Le 15 septembre 2024, à Labé, lors du lancement du tournoi « Trophée Général Mamadi Doumbouya », le ministre de la Jeunesse et des Sports, Kéamou Bogola Haba, a prononcé des mots qui résonnent encore dans l’opinion publique. « Ceux qui refuseront d’y participer n’auront d’autre choix que de quitter la Guinée », a-t-il déclaré, évoquant le programme Simandou 2040. Un avertissement qui, sous couvert de fermeté, s’apparente à une menace voilée pour ceux qui ne marcheraient pas dans les pas du pouvoir actuel.
Ces propos, loin de passer inaperçus, ont suscité une levée de boucliers, notamment du côté du RPG Arc-en-ciel, ancien parti au pouvoir. Le 21 septembre, lors de l’assemblée générale de la formation politique, Marc Yombouno, ancien ministre du Commerce, n’a pas caché son indignation. « Ce genre de discours est très préoccupant », a-t-il martelé. Et il n’a pas tort. Car au-delà du simple désaccord politique, c’est bien l’idée même d’une Guinée plurielle, où chacun aurait le droit de s’exprimer, qui est mise en péril par de telles déclarations.
Comment un membre du gouvernement peut-il affirmer sans sourciller qu’une partie de la population pourrait être invitée à « quitter le pays » pour avoir osé ne pas souscrire à une politique publique ? Cette rhétorique, qui rappelle les heures sombres de l’exclusion et de la division, n’a pas sa place dans une République qui se veut inclusive et démocratique.
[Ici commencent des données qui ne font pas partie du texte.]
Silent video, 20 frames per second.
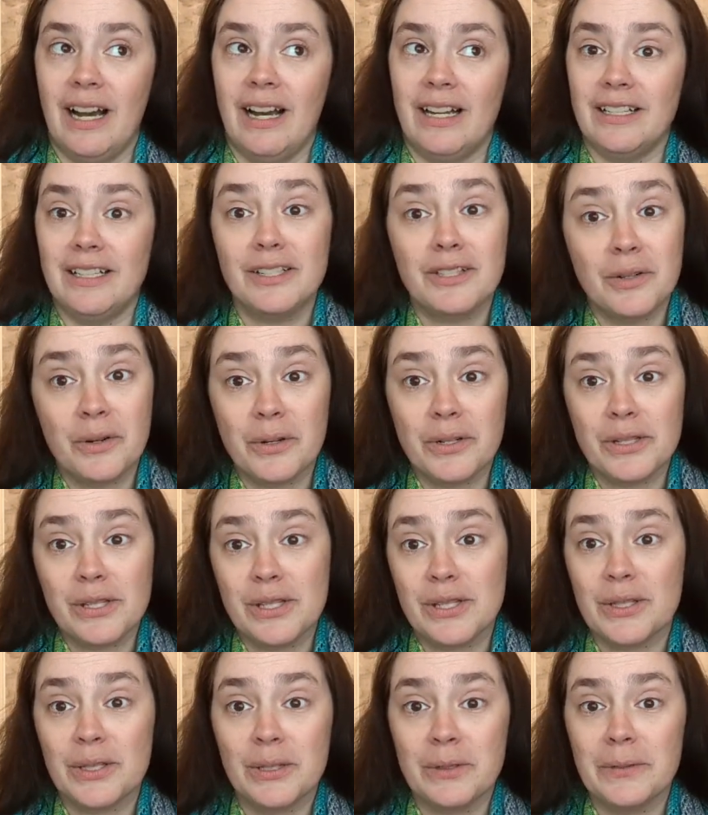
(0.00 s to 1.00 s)
Discord
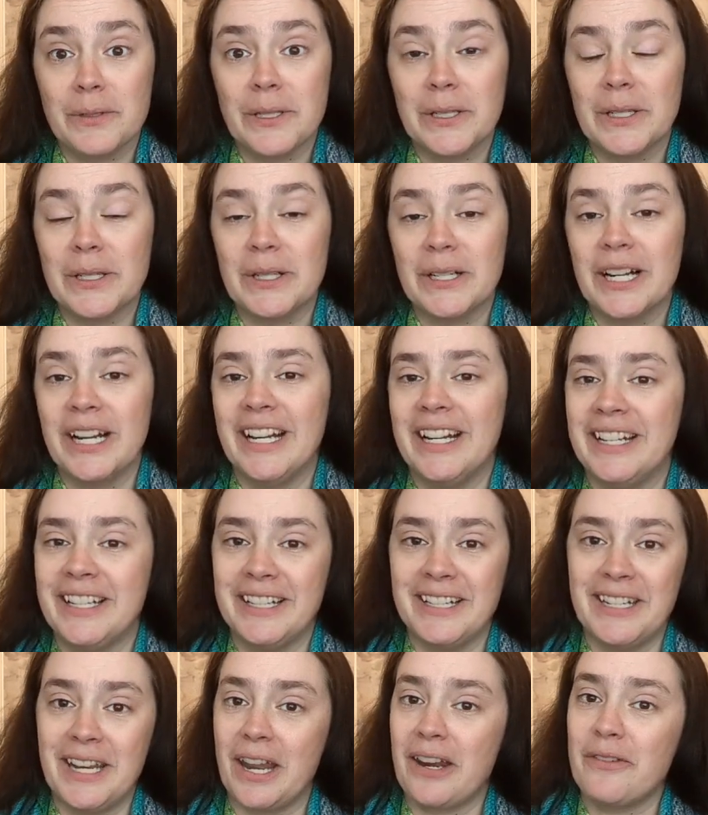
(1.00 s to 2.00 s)
server,
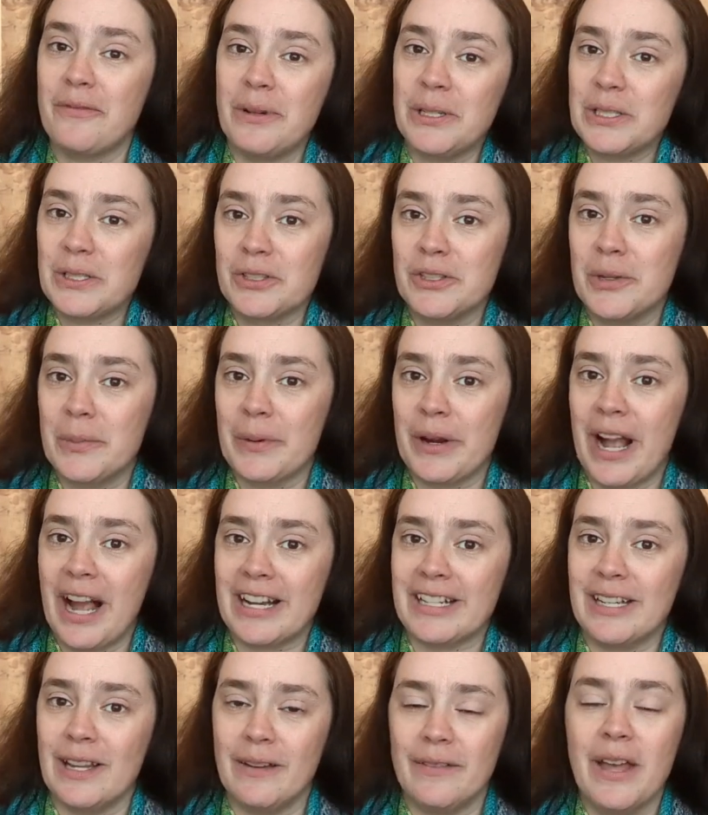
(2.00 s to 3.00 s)
none of which are super
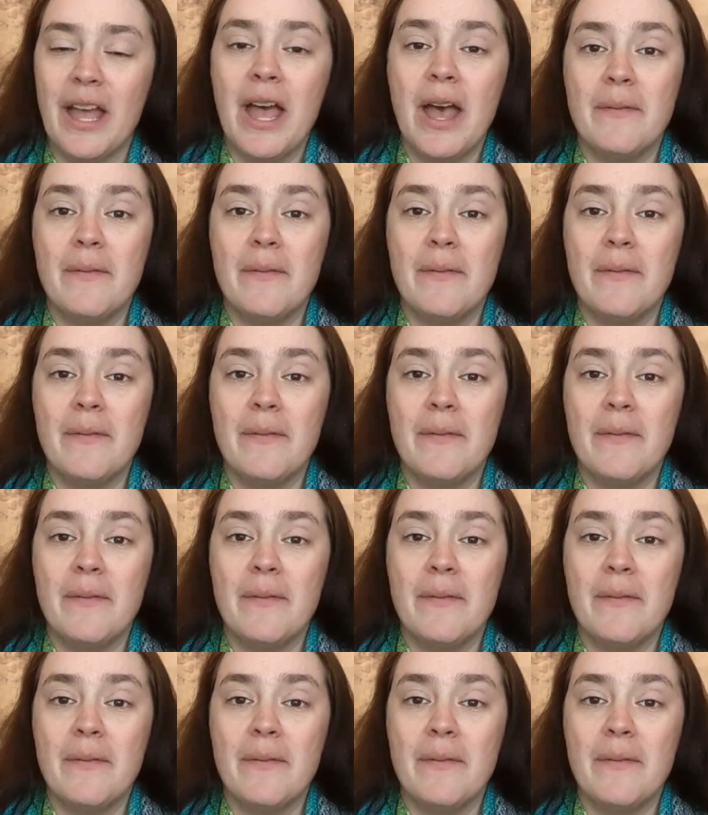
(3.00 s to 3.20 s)
active.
N’oublions pas que l’essence même de la démocratie repose sur la diversité des opinions, le respect de l’autre et la capacité à dialoguer malgré les divergences.
En tenant ces propos, Bogola Haba ne fait que renforcer les tensions au sein d’une société déjà fragilisée par des années de crises politiques. Dans un contexte où l’équilibre national est plus que jamais précaire, où les échéances politiques à venir seront cruciales pour l’avenir du pays, il est irresponsable de jouer ainsi avec le feu. La Guinée a besoin de rassembler, pas de diviser. Elle a besoin de construire un avenir où chaque citoyen, quel que soit son âge, son origine ou son opinion, se sentira chez lui et respecté.
Marc Yombouno a justement rappelé que la démocratie guinéenne ne peut s’épanouir sans l’inclusion de toutes ses composantes. Oui, la jeunesse est un acteur majeur du développement, mais elle ne peut avancer sans la sagesse des anciens, sans le concours des leaders religieux, sans l’apport de tous les citoyens. L’exclusion, quelle que soit sa forme, est un poison pour la paix sociale.
L’urgence est là. Il est temps que nos sages, nos guides religieux et tous les acteurs de la société civile se lèvent pour rappeler aux autorités que gouverner, c’est avant tout écouter, dialoguer et respecter. La Guinée a traversé des épreuves difficiles, elle n’a pas besoin de nouvelles fractures. Au contraire, c’est d’unité et de cohésion qu’elle a soif. Ne laissons pas les discours incendiaires d’aujourd’hui hypothéquer l’avenir de demain.
En définitive, il revient à ceux qui détiennent le pouvoir de comprendre que la force d’une nation réside dans sa diversité. La Guinée ne peut avancer qu’ensemble, avec ses différences et ses contradictions. Faute de quoi, c’est l’idée même de nation qui risque de s’effondrer.